Counterfactual Logit Pairing (CLP) is a technique within the TensorFlow Model Remediation Library that seeks to ensure that a model’s prediction doesn’t change when a sensitive attribute referenced in an example is either removed or replaced. For example, in a toxicity classifier, examples such as "I am a man" and "I am a lesbian" should not have a different prediction of toxicity.
When should you use Counterfactual Logit Pairing?
CLP addresses the scenario where a change in a sensitive attribute referenced in a feature changes the prediction (when the prediction should not have changed). In doing so, it attempts to answer the question: Is this model susceptible to changing its prediction based solely on the presence of an identity attribute? See the research paper for details on counterfactual fairness.
This issue was seen in the Perspective API, an ML tool used by developers and publishers to analyze the content of comments for potentially offensive or toxic text. The Perspective API takes comment text as input and returns a score from 0 to 1 as an indication of the probability that the comment is toxic. For example, a comment like “You are an idiot” may receive a probability score of 0.8 for toxicity, indicating how likely it is that a reader would perceive that comment as toxic.

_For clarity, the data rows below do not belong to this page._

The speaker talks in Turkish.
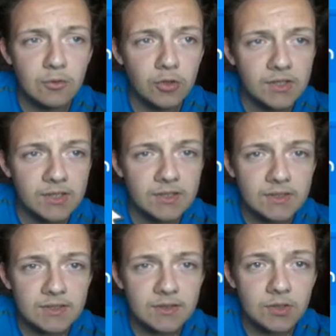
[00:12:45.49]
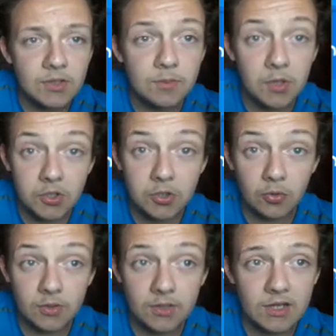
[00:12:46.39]
gol kralı. E, Manchester
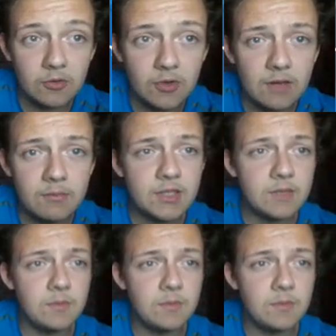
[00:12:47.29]
United'dan Lionel Messi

After the initial launch of the Perspective API, external users discovered a positive correlation between identity terms containing information on race or sexual orientation and the predicted toxicity score. For example, the phrase "I am a lesbian" received a score of 0.51, while “I am a man” received a lower score of 0.2. In this case, the identity terms were not being used pejoratively, so there should not be such a significant difference in the score. For more information on the Perspective API, see the blog post on unintended bias and identity terms.

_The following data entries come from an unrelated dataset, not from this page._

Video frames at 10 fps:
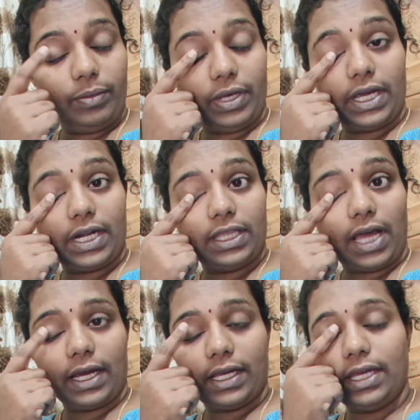మీకు ఇక్కడ
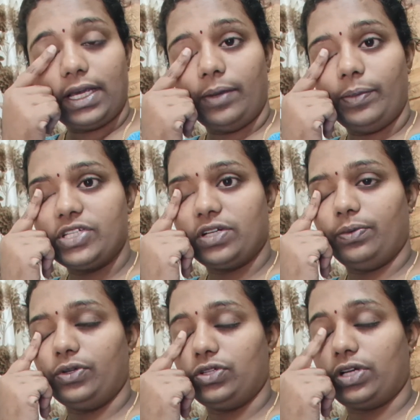తాకింది
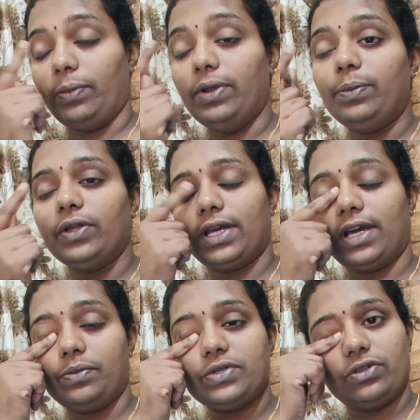కనిపించకపోవచ్చు కమిలిపోతే
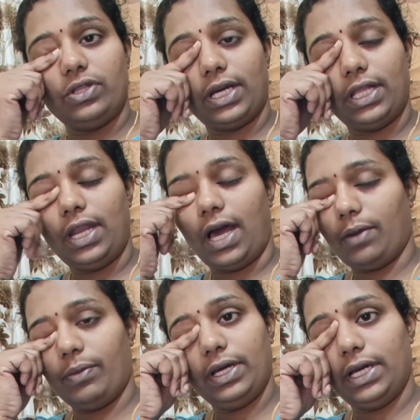కనిపిస్తుంది కదా
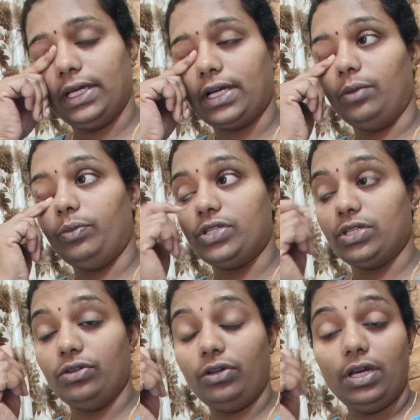నార్మల్గా అయితే
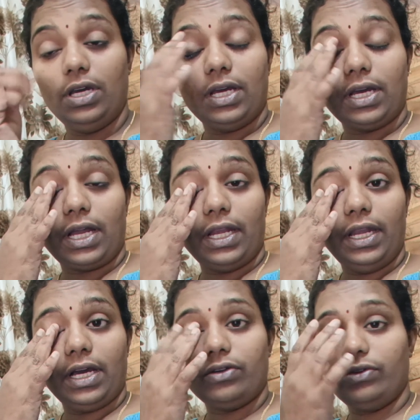కనిపించదు కానీ
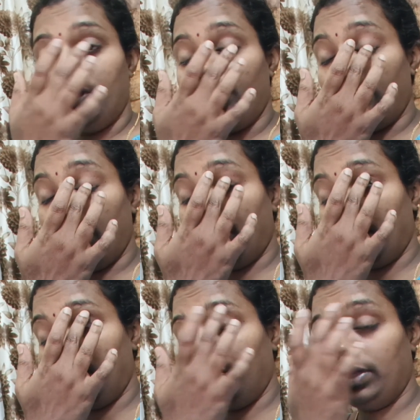నాకు ఇప్పుడు ఈ
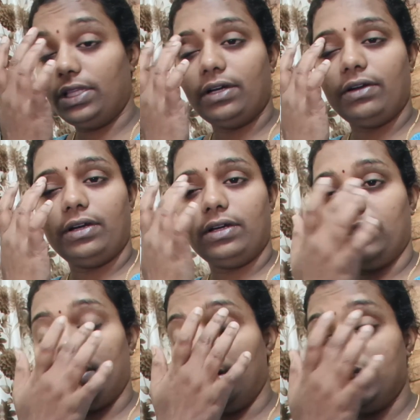కన్ను ఇంత
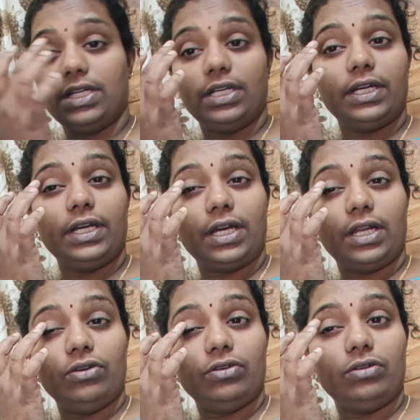తెరిచినట్టుగా ఈ
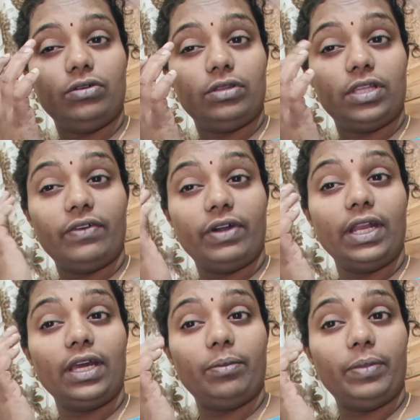కన్ను
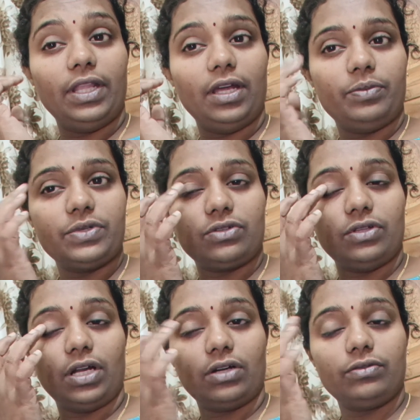తెరవడానికి ఇబ్బంది
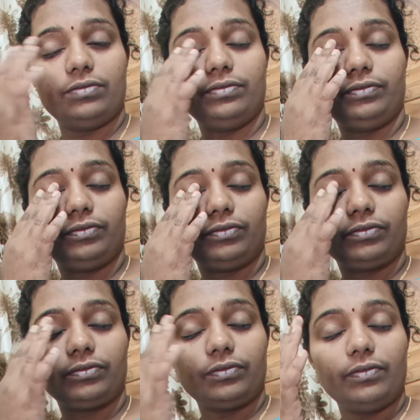అనిపిస్తుంది నాకు
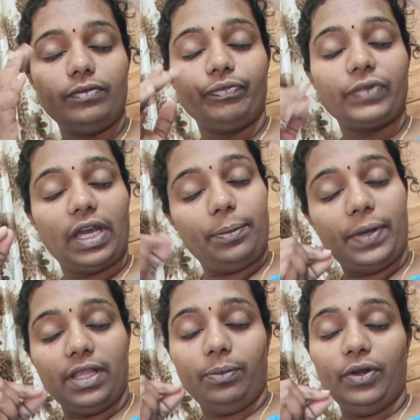
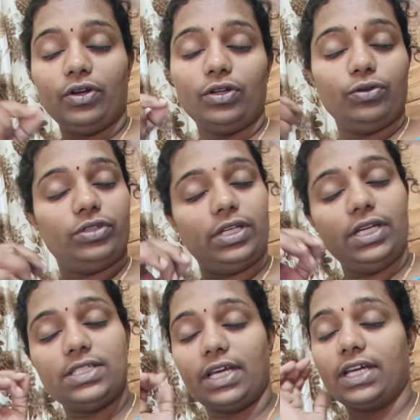ఇప్పటిప్పుడు ఒక టూ త్రీ
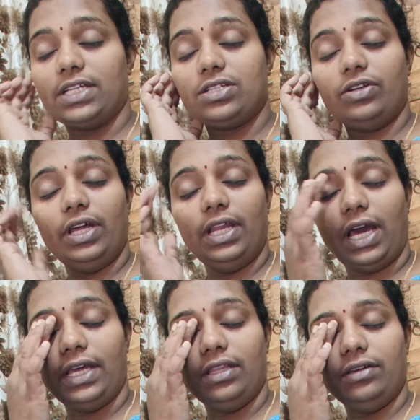సెకండ్స్లోనే ఇలా
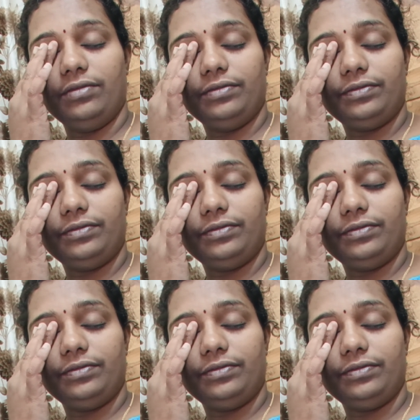అయింది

How can I measure the effect of Counterfactual Logit Pairing?
If you have assessed your machine learning model and determined that changes in predictions due to changes in specific sensitive attributes would be harmful, then you should measure the prevalence of this issue. In the case of a binary or multi-class classifier, a flip is defined as a classifier giving a different decision (such as changing a prediction from toxic to not toxic) when the sensitive attribute referenced in the example changes. When assessing the prevalence of flips, you can look at flip count and flip rate. By taking into account the potential user harm caused by a flip and the frequency that flips occur, you can determine if this is an issue that should be addressed by applying CLP. For more information about these metrics, refer to the Fairness Indicators guide.
On what model types can I apply Counterfactual Logit Pairing?
This technique can be used with binary and multi-class classifiers of different types of data such as text, images, and videos.
When is Counterfactual Logit Pairing not right for me?
CLP is not the right method for all situations. For example, it is not relevant if the presence or absence of an identity term legitimately changes the classifier prediction. This may be the case if the classifier aims to determine whether the feature is referencing a particular identity group. This method is also less impactful if the unintended correlation between classifier result and identity group has no negative repercussions on the user.
CLP is useful for testing whether a language model or toxicity classifier is changing its output in an unfair way (for example classifying a piece of text as toxic) simply because terms like “Black”, “gay”, “Muslim” are present in the text. CLP is not intended for making predictions about individuals, for example by manipulating the identity of an individual. See this paper for a more detailed discussion.
It is important to keep in mind that CLP is one technique in the Responsible AI Toolkit that is specifically designed to address the situation where sensitive attributes referenced in features changes the prediction. Depending on your model and use case, it may also be important to consider whether there are performance gaps for historically marginalized groups, particularly as CLP may affect group performance. This can be assessed with Fairness Indicators and addressed by MinDiff that is also in the TensorFlow Model Remediation Library.
You should also consider whether your product is an appropriate use for machine learning at all. If it is, your machine learning workflow should be designed to known recommended practices such as having a well defined model task and clear product needs.
How does Counterfactual Logit Pairing work?
CLP adds a loss to the original model that is provided by logit pairing an original and counterfactual example from a dataset. By calculating the difference between the two values, you penalize the differences of the sensitive terms that are causing your classifier prediction to change. This work was based on research on adversarial logit pairing and counterfactual logit pairing.